実際に日本でも、砂場で遊んでいた子ども達が、赤ちゃん役の子どもにミルクに見立てた砂を本当に飲ませて死なせてしまったという事件もあるのです。死んだ子どもは肺にまで砂が入っていたということです。
大人はこれらの話を聞いて「残酷だ」と思います。けれど子どもはそれが残酷なことだとは思っていないんです。だって、豚を殺すことも、ミルクを飲ませることも大人が普通にやっていることなのですから。だからちゃんと大人が教えなくてはいけないことなのです。

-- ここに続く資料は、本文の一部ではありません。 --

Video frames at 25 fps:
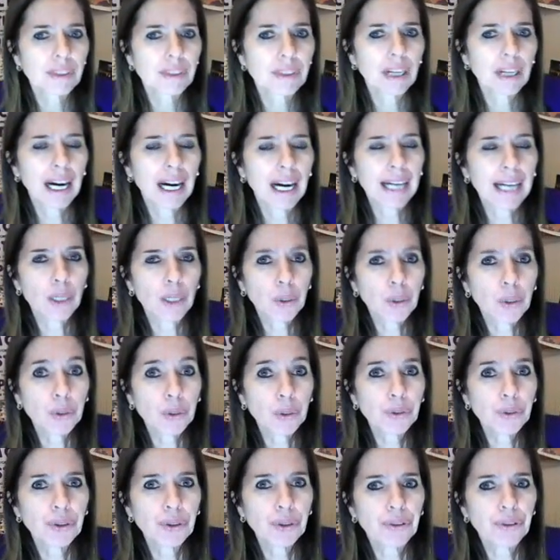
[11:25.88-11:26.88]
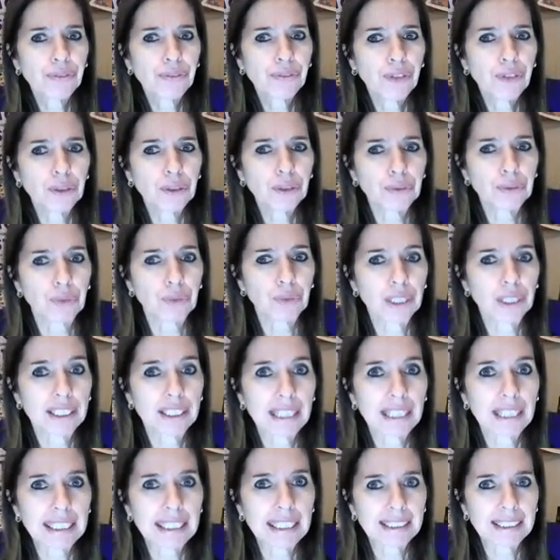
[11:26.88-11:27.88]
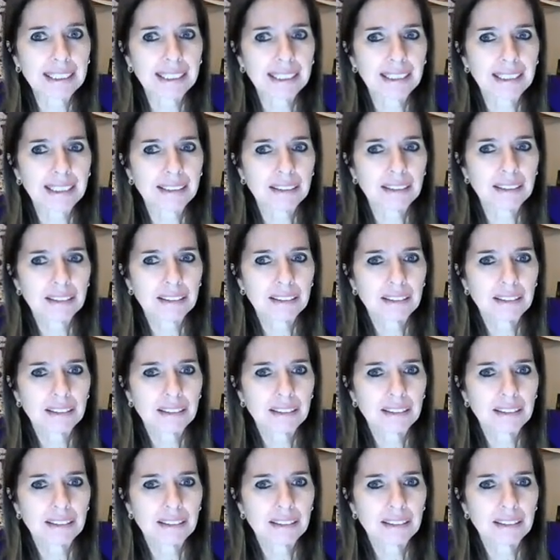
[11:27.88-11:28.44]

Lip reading: I heard the phone ring last night.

友だちに遊びでそんなことをしてはいけないこと、砂は食べられないことなどを。
「ヘンゼルとグレーテル」では継母が二人を捨てるように言うことになっています。けれど元の話は実の母親が捨てるように言ったというのを、それはあんまりだというので継母に変えたとか。
また、同じグリム童話に、もっとひどい話で「ねずの木」というのがあって、これは継母が連れ子を殺してしまい、夫にその死んだ子どもで作ったスープを飲ませてしまうという物語もあります。
しかも同様の詩がマザーグースの中にもあるのです。
『お母さんがぼくを殺した。お父さんがぼくを食べた……』
ではなぜ実の母親が子どもを捨てるように言ったのか、子どもを平気で殺したのかと言いますと、中世のヨーロッパでは口減らしのために子どもを捨てることがよくあったのだそうです。(もちろん、日本にもありました)
もしくは人買いに売るとか。それらは実際にあった暗黒の時代の記録なのです。
グリム兄弟はそういった地域の民間伝承を集めて、童話としてまとめました。
ですから、ただ単に残酷だというのではなく、大人としてその時代背景などを知っておくといいと思うのです。
もちろん無理に残酷な物語を聞かせる必要はありません。ですが、やがて子どもは自分で読めるようになります。そんな時には、一言添えてやることが重要ではないかと思うのです。